Ever fancied flying like a bird? Not keen on the idea of skydiving? Speedflying is a fast growing sport and our resident expert Tzak Garnett Leevers would like to invite you into his world!
Over the past few years I have had my attention captivated by a new and growing sport. In winter it combines different elements of skiing and kiting and in summer the speed and proximity of mountain biking with paragliding. It is a new sport that began in the Alps when top pilots and skiers took very small sky diving canopies and began to ski down previously inaccessible terrain using the wing. Large cliffs became a fun drops and narrow ravines become trenches to race down. Due to the small size of these wings and the high amount of weight under them (known as wingloading) they travel at excessively high speeds, often exceeding 100kmhr.
I am of course referring to Speedflying and Speedriding!

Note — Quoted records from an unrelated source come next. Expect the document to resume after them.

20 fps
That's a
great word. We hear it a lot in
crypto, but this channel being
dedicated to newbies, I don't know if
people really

With the fast progression of the sport we now have our own wings that are constantly evolving and improving in all aspects. We have high aspect wings that are developed more like tiny paragliders and designed to fly long and flat, mostly used for skimming along big long grassy fields and not making contact with the ground except for take off and landing. This is most commonly referred to as SPEEDFLYING.
Riding wings are designed to have adjustable lines so you can ski extremely steep slopes without taking off or fly deep inside narrow valleys on a mountainside. They are more often combined with skis in the winter and ride down steep cliff faces and only leave the snow when there are no more options to ski. This is what we call SPEEDRIDING.

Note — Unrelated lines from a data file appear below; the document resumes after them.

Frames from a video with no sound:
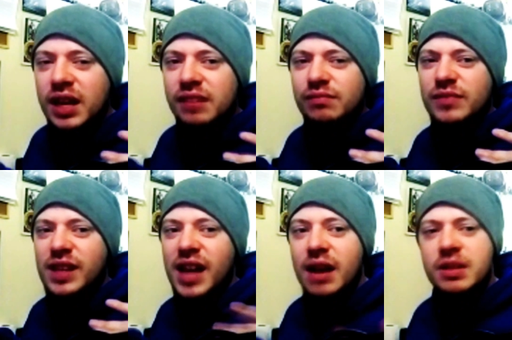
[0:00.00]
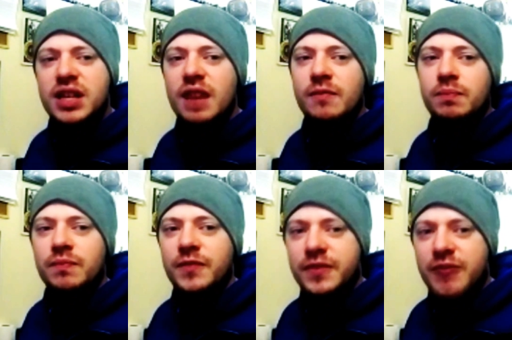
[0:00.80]
The only
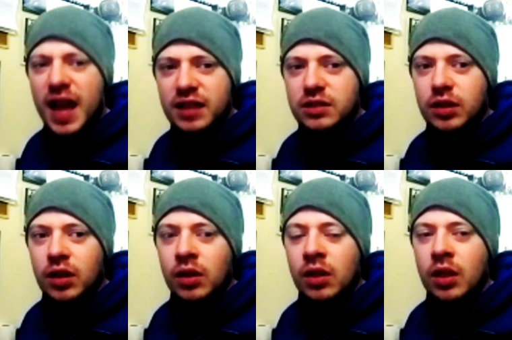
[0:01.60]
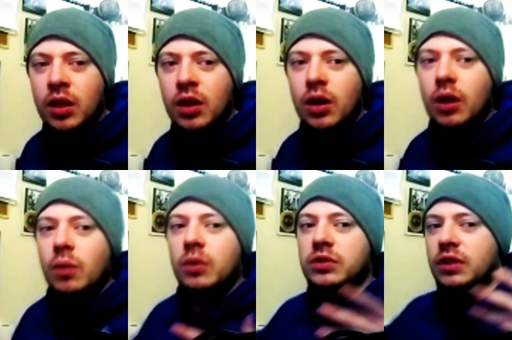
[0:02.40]
irritating factor
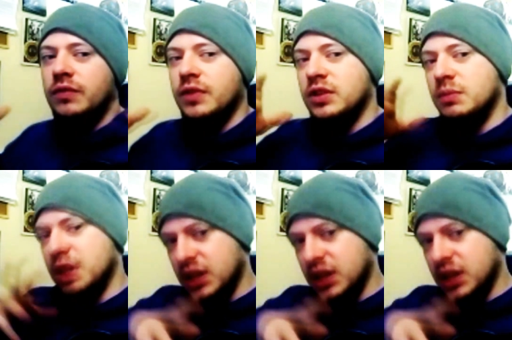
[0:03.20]
was on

It is also possible to soar and kite using these wings, with and without skis. Using the wind coming up the mountainside it is possible to remain airborn for long periods of time and swoop backwards and forwards across the mountainside. Kiting is using the wind to pull oneself across the snow on skis, at high speeds in very much the same way as a kitesurfer. In my personal opinion it is one of the most enjoyable and challenging parts of the sport as it takes very high level of wing control, skiing skills and understanding of the winds.
I came to speedriding/flying 2 years ago in the winter after taking a course held by Voss Hang og Paraglider Klubb in the local mountains of western Norway. It is required (as it is in many countries) to have a valid licence so courses are the best way to learn the correct techniques and knowledge for flying safely. As the speeds and heights in the sport are very real, self-teaching can be very hazardous. After finishing the course I was completely hooked. I flew, kited and skied nearly every day of the winter and became obsessed with the sport.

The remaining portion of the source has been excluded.